Your objective: Wherever the line that contains "(310.83 s to 311.08 s)" falls, repeat it and the lines after it exactly until the records end, without any pictures.

(Dataset entries)
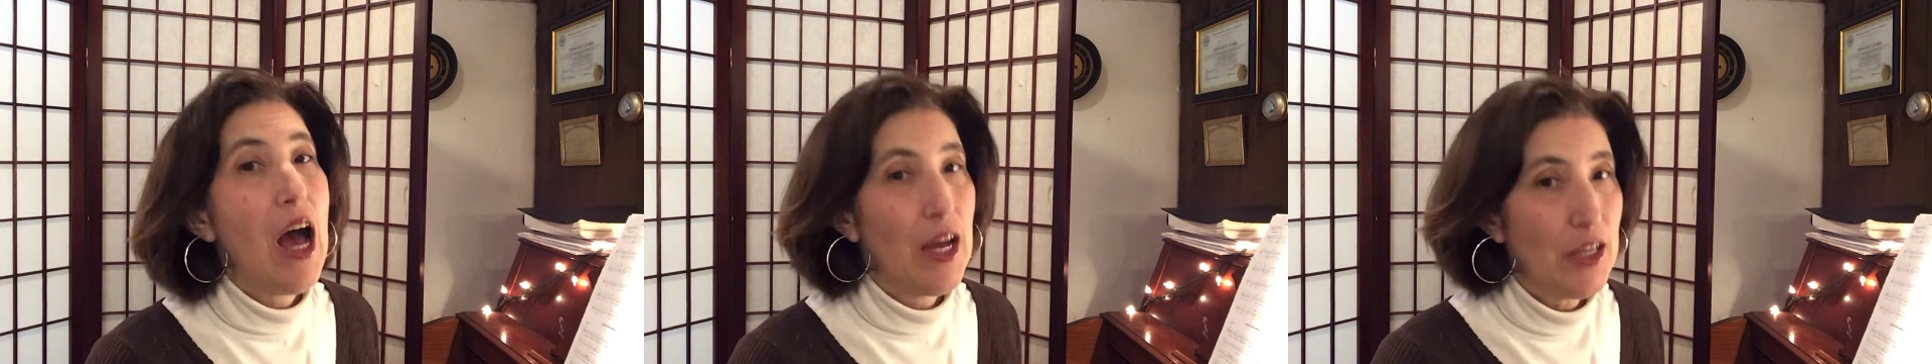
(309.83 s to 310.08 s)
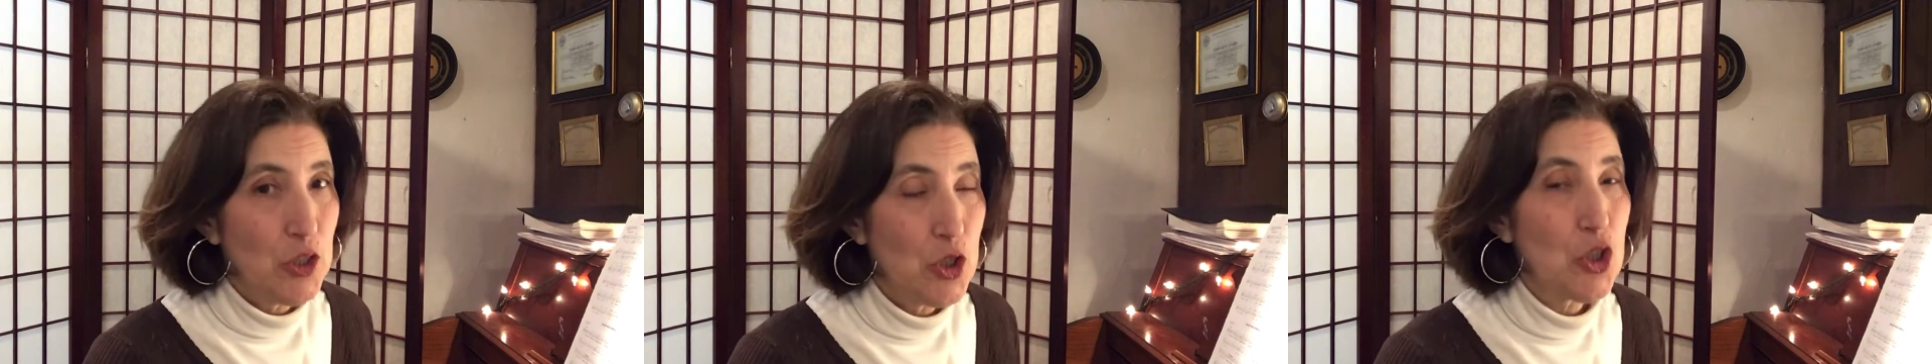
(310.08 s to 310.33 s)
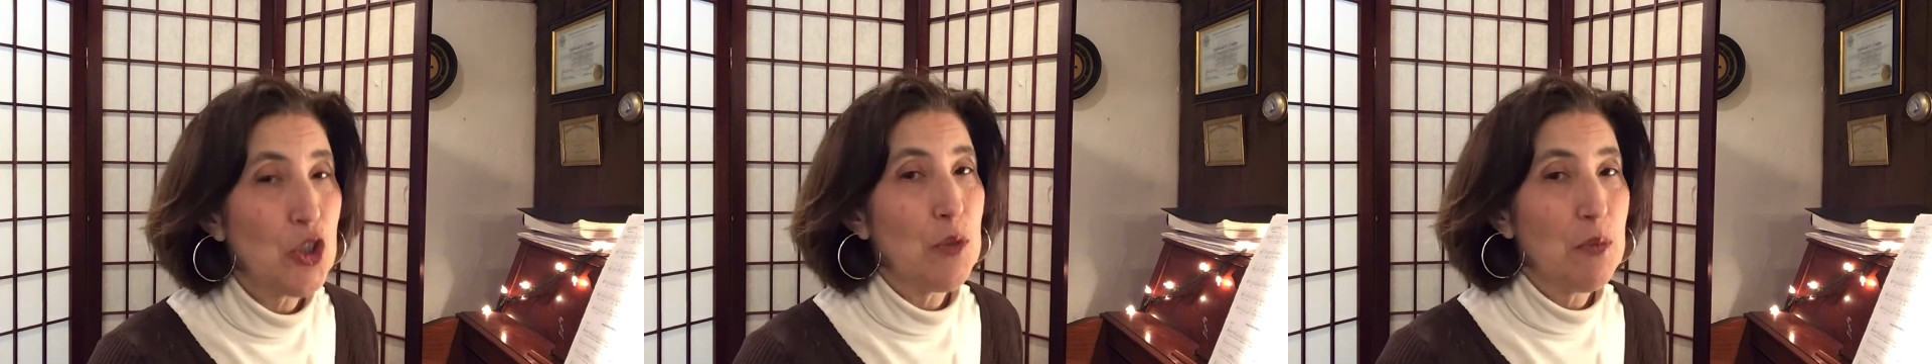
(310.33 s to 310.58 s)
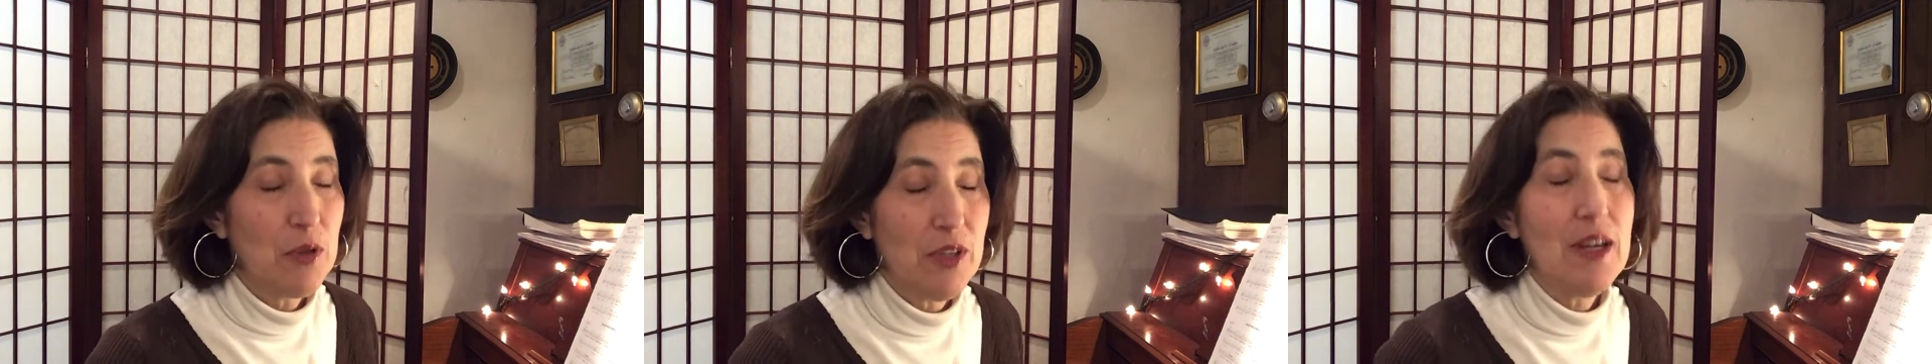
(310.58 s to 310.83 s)
I
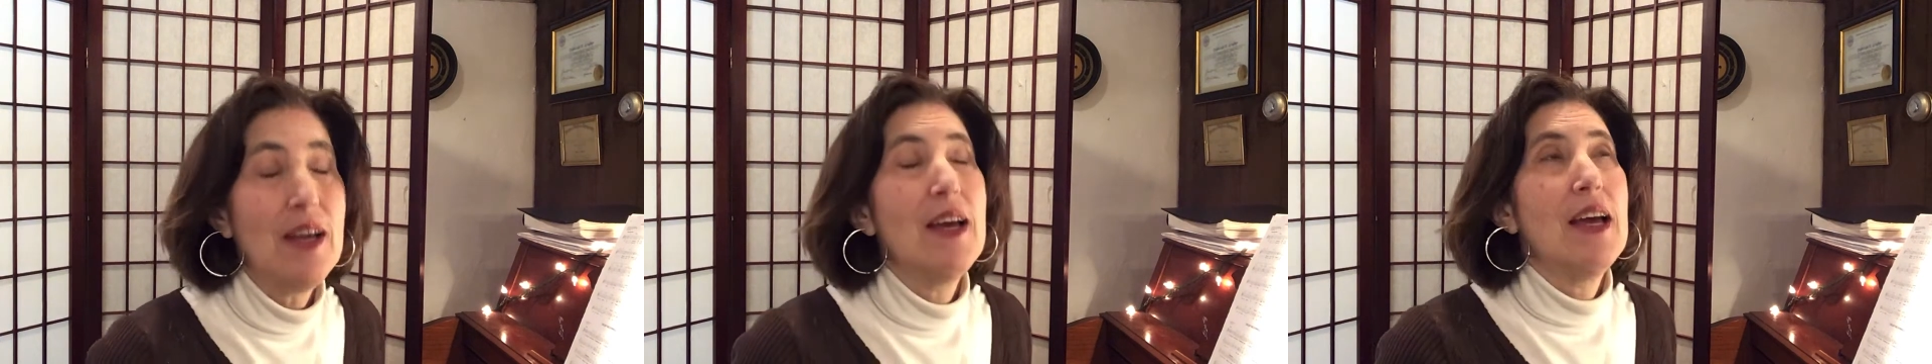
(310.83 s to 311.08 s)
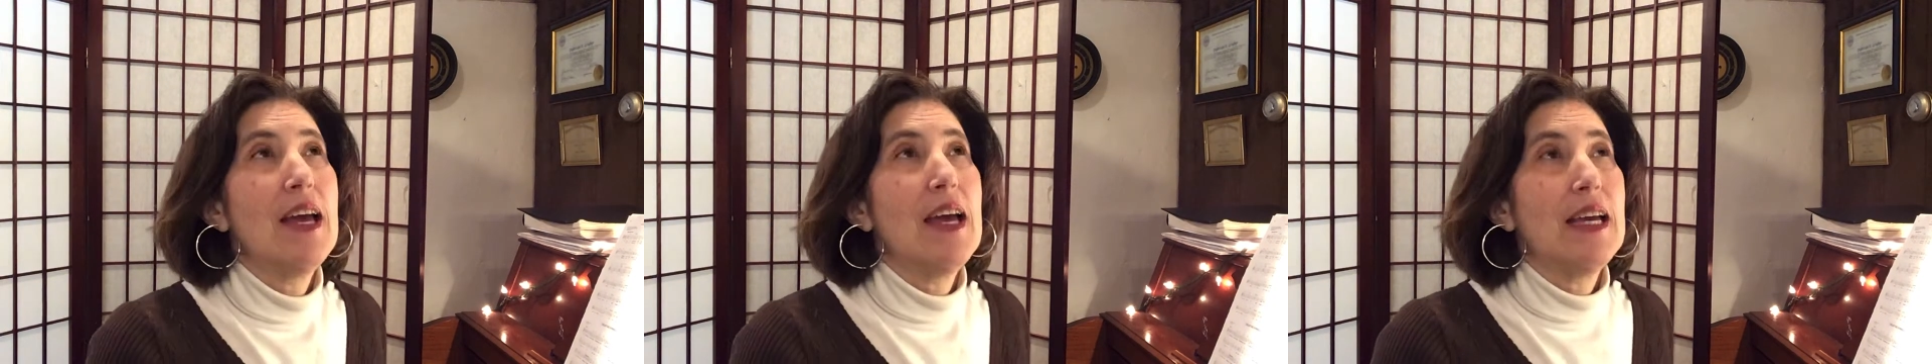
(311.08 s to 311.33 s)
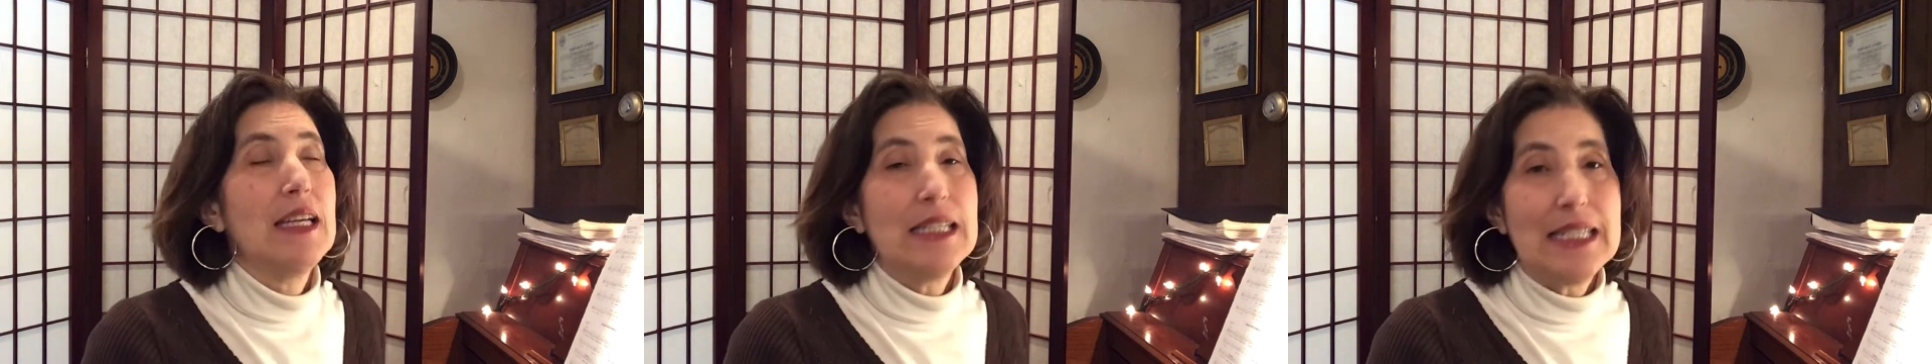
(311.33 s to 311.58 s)
usually put a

Exercise response:
(310.83 s to 311.08 s)
(311.08 s to 311.33 s)
(311.33 s to 311.58 s)
usually put a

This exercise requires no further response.